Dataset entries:
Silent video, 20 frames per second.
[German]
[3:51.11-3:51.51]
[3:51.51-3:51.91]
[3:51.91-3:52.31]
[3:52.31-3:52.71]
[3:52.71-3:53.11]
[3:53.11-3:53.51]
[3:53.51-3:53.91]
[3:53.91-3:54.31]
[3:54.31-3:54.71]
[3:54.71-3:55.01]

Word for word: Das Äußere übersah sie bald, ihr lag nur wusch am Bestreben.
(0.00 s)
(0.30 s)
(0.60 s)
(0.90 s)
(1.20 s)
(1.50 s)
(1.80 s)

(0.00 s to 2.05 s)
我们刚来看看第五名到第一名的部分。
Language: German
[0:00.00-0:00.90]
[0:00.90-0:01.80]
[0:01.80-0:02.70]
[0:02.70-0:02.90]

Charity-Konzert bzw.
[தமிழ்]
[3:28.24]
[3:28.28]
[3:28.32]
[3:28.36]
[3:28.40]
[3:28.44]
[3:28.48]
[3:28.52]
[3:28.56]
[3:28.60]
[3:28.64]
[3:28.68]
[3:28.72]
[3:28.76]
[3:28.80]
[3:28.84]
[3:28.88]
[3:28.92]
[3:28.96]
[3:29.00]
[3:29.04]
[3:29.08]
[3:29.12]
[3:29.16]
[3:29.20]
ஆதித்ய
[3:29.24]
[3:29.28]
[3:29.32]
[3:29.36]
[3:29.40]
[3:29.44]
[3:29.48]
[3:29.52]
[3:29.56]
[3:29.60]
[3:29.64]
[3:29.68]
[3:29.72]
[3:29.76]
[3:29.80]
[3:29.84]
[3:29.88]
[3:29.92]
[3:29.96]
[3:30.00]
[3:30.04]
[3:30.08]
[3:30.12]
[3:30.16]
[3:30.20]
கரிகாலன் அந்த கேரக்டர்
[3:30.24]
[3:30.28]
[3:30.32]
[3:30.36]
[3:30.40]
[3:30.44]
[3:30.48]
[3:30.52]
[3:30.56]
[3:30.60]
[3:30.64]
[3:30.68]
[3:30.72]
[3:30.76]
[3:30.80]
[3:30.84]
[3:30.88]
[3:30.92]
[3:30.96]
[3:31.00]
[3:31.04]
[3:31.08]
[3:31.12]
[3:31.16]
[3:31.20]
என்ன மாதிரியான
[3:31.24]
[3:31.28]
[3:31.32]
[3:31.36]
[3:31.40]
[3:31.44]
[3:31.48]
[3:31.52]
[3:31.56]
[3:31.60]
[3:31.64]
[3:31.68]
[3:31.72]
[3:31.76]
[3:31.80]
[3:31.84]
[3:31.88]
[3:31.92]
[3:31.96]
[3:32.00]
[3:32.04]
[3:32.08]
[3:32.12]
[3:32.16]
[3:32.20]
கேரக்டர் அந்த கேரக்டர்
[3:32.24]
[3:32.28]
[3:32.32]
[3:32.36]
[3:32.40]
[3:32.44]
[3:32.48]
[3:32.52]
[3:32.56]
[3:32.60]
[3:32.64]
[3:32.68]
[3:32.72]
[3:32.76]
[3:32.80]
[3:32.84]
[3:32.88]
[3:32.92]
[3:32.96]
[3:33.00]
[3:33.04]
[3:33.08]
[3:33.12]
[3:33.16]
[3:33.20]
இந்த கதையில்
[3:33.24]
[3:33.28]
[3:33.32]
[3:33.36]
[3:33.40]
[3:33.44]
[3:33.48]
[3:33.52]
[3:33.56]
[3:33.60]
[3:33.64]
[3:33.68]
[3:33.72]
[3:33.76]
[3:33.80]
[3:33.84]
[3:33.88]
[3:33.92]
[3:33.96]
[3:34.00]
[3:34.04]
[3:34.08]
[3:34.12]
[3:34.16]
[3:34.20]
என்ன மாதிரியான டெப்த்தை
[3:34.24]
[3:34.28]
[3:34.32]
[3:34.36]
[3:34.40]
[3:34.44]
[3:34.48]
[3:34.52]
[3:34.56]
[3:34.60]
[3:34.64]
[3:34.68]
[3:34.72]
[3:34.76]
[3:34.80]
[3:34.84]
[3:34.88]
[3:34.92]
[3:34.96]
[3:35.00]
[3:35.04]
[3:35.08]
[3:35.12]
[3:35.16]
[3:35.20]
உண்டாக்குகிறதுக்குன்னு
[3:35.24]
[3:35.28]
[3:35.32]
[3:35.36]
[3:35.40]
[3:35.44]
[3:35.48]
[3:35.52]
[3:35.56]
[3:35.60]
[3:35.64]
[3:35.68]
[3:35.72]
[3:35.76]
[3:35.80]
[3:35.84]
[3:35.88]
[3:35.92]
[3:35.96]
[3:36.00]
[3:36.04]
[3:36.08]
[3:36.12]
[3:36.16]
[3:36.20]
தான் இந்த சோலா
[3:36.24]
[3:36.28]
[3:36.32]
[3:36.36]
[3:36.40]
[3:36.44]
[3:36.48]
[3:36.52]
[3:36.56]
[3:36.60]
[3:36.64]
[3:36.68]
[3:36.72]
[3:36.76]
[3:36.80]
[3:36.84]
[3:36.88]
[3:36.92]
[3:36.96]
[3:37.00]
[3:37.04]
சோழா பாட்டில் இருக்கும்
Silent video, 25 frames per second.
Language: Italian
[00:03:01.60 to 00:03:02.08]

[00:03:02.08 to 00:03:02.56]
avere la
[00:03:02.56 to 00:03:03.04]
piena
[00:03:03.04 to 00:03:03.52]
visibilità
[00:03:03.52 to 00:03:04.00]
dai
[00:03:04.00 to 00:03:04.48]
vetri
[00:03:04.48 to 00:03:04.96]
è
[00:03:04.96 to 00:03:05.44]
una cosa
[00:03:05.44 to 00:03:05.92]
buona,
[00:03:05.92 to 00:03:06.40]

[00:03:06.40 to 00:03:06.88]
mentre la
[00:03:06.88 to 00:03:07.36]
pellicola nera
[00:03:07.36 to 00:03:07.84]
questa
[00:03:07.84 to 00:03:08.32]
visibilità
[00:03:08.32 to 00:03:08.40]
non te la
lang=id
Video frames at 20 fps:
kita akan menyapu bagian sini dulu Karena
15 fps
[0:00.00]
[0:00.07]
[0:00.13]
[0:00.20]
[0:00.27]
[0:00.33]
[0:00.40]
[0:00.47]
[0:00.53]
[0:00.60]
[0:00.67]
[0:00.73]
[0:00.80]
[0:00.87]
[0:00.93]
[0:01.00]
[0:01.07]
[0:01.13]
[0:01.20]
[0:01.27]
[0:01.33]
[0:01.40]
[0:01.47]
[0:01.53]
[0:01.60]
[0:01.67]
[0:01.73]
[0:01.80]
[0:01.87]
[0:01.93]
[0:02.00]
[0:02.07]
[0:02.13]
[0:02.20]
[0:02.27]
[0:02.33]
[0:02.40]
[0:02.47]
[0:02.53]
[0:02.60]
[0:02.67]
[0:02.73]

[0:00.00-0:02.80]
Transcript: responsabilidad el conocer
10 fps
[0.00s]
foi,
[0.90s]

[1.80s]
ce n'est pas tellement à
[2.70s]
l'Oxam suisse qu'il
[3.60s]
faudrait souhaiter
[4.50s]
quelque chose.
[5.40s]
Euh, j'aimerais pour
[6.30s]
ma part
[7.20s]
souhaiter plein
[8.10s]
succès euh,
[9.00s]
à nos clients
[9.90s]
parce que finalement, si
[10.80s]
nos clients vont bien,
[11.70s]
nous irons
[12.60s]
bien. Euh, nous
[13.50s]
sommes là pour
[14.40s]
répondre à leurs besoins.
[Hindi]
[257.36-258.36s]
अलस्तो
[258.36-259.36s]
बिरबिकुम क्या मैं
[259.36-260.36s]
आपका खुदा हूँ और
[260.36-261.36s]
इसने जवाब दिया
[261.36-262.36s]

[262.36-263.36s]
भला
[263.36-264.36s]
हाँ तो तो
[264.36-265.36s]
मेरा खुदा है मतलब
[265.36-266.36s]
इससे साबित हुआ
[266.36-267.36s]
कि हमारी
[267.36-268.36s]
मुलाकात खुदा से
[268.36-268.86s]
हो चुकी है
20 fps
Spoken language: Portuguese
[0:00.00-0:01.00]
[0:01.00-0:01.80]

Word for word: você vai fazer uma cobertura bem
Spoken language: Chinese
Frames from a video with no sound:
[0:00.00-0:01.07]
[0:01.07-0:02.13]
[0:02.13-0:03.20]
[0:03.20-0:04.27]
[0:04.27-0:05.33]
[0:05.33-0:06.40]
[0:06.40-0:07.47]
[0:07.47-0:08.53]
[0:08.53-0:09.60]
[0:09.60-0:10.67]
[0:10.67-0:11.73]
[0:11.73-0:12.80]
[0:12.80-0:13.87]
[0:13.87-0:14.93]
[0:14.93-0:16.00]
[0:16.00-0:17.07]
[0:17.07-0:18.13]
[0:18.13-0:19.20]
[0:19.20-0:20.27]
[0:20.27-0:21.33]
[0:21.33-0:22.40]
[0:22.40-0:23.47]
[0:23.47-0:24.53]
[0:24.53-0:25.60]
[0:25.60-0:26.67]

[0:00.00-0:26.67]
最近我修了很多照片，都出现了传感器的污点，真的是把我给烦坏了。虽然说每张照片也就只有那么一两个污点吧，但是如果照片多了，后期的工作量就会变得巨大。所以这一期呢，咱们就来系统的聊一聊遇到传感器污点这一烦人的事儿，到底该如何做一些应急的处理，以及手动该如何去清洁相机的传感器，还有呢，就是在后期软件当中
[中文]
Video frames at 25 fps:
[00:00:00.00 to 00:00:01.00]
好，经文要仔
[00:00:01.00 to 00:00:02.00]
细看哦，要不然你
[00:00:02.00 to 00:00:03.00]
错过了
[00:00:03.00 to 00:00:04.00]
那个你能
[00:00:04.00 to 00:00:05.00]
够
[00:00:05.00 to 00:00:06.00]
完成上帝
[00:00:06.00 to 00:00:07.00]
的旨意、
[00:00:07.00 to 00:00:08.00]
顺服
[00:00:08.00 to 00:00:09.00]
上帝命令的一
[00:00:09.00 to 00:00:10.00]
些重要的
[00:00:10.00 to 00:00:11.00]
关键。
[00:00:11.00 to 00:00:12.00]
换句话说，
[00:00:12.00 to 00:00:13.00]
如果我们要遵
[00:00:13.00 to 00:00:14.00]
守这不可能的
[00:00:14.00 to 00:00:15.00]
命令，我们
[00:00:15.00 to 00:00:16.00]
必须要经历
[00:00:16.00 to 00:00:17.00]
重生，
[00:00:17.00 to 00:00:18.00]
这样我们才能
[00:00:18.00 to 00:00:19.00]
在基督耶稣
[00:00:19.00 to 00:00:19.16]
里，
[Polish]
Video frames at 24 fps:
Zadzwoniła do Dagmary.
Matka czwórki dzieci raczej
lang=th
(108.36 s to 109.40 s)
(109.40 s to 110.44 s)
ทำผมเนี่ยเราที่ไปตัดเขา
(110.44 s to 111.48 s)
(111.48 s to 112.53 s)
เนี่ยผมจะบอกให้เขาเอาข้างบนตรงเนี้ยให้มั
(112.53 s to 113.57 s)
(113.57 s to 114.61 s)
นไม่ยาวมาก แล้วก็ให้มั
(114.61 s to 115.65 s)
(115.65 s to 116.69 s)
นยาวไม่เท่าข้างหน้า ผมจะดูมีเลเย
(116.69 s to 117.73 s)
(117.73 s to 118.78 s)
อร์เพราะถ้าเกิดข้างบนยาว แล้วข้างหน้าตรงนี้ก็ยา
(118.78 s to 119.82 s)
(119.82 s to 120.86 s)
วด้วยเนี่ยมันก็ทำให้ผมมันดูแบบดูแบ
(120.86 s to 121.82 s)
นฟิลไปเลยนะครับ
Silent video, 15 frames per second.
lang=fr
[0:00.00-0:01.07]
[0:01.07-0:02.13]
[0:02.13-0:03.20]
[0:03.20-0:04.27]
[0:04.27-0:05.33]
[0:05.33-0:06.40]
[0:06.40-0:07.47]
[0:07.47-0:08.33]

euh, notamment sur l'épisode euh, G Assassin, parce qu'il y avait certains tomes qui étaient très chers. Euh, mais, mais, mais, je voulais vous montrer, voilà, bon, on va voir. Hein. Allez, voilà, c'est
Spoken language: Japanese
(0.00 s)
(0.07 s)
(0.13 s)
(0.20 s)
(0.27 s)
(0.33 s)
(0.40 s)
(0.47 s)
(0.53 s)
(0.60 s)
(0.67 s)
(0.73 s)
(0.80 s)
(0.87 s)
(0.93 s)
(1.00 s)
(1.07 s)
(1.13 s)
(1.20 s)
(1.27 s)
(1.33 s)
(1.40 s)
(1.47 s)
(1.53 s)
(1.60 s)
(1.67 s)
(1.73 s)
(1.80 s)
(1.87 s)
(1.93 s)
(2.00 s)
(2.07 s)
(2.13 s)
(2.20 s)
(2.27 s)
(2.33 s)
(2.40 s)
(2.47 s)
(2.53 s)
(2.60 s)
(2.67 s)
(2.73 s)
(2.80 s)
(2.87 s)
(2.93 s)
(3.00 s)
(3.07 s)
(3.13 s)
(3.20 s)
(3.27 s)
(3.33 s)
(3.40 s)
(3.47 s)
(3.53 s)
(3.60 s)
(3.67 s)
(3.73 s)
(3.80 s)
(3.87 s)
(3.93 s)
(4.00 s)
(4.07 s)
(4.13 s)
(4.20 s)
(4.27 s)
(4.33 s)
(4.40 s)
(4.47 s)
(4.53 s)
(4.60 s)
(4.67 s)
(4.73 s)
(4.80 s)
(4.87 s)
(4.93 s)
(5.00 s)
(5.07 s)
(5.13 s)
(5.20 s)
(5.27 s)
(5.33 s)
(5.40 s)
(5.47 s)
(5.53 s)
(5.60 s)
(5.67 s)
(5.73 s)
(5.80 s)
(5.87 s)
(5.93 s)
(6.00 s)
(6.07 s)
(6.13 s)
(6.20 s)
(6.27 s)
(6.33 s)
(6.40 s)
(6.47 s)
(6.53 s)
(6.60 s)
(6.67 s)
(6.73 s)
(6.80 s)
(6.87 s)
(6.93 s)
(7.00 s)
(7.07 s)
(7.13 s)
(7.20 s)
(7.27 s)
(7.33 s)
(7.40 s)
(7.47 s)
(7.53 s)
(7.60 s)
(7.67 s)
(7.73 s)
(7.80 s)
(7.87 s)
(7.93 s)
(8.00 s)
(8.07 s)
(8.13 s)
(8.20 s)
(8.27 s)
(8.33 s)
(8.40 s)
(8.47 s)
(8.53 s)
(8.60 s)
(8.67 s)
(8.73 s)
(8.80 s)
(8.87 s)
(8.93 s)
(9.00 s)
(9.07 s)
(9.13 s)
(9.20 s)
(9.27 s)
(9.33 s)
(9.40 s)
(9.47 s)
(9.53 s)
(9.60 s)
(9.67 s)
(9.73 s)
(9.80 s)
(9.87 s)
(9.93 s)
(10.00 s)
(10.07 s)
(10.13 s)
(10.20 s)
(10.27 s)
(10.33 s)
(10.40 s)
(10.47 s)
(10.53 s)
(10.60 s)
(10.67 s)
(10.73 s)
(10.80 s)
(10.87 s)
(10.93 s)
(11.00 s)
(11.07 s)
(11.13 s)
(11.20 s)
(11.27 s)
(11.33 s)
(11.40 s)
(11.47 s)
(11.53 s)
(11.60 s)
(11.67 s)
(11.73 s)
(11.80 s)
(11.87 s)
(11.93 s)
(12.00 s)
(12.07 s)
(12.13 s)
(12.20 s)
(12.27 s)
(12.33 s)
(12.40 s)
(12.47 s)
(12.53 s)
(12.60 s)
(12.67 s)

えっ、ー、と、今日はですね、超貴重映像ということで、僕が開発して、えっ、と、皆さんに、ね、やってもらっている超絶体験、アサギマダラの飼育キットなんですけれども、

» WORK TASK
Would you please copy every line in the data that contains the word "Spoken"?

» COMPLETED EXERCISE
Spoken language: Portuguese
Spoken language: Chinese
Spoken language: Japanese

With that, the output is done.